Raksa Budaya di Hari Ulang Tahun Taman Mini Indonesia
Indah di jakarta.

Pikiran saya tiba-tiba tertarik kembali kebelakang
setelah mendengar sepatah kata dari Wakil Manager 

TMII yang menyebutkan bahwa telah disiapkan sebidang
tanah untuk Provinsi Banten. Mata terpejam, 

otak me"rewind" kejadian-kejadian masa lalu. Ada yang
kurang!!!!

Yah. Ada yang kurang. Bahkan ini sangat penting
sebagai identitas suatu kelompok. Kita belum punya 

jati diri! Baik secara de facto dan de jure memang
kita belum punya jati diri. Dari fakta yang ada 

kita masih bingung dengan bahasa yang akan dimunculkan
sebagai bahasa Banten. Jawa Serang atau 

Sunda? Atau keduanya? secara hukum, belum ada perda
yang menguatkan hal tersebut.

Seburuk apapun seharusnya pada tahun-tahun pertama
Provinsi Banten terbentuk, perangkat yang 

mengatur semua itu telah dipersiapkan dengan matang.
Apa yang menyebabkan orang dari daerah lain 

jika bertemu kita langsung dapat menyebutkan, "Dari
Banten ya mas" Ga ada itu,... Ga adaa,..... 

(Harun Al Jaim)

Orang luar lebih mengenal Baduy ketimbang Bantennya
persis sama ketika orang luar lebih mengenal 

Bali dari pada Indonesianya. Banten lebih parah lagi
karena sebagian orang yang belum pernah 

berkunjung ke Banten akan "melihat" Banten sebagai
sebuah tempat yang gelap, masih terbelakang, 

banyak jagoan dan penuh dengan mistis/santet. Eh
tambah dua lagi 'ding' sebagai sarang teroris dan 

pabrik narkoba. Bayangkan itu!!!

Semua berjalan mulus tanpa ada "perlawanan" dari
masyarakat Banten sendiri.

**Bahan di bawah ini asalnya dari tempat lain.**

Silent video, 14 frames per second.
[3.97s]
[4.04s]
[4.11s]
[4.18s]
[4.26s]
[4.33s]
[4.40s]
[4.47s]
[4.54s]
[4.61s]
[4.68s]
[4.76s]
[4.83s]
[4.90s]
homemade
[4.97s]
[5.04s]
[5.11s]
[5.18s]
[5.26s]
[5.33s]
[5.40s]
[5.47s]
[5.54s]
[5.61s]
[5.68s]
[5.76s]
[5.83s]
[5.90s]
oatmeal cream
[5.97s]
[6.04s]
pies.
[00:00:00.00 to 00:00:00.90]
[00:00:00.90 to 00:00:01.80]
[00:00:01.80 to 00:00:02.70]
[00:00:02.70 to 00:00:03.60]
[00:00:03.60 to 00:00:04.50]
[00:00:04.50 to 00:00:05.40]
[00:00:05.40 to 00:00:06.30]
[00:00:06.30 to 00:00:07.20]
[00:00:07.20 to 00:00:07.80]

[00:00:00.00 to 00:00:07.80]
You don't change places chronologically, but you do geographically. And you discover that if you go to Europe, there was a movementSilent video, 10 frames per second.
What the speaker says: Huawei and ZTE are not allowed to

Sebagian masyarakatnya 

justru bangga disebut sebagai tempat penuh
mistis/santet, bangga disebut sebagai jagoan. Dan 

sepertinya kita-kita yang dulu berjuang juga seakan
ikut menghilang hingga ucapan dari Wakil manager 

TMII itu menyentak saya.

Islami Kulitnya
Ketika orang makan kacang atau kuaci biasanya akan
memilih kulit yang baik dengan perkiraan isinya 

juga baik. Tapi kenyataannya sering kecewa karena
biarpun kulitnya baik namun isinya kering, keriput 

bahkan pahit dan busuk. Jika dapat yang pahit biasanya
orang penasaran untuk mencari lagi dan lagi. 

Orang makan durian ketika membeli sudah tidak peduli
dengan kulitnya yang tajam dan rupanya yang 

buruk. Yang jelas perjanjiannya "Saya beli kalau
matang dan manis". Orang cari isinya, bukan 

kulitnya. Kita sering makan durian tapi berperilaku
seperti pemakan kacang atau kuaci.

Dalam perjalannya, semua kebijakan yang diambil hampir
dipastikan haruslah berlandaskan Islami. 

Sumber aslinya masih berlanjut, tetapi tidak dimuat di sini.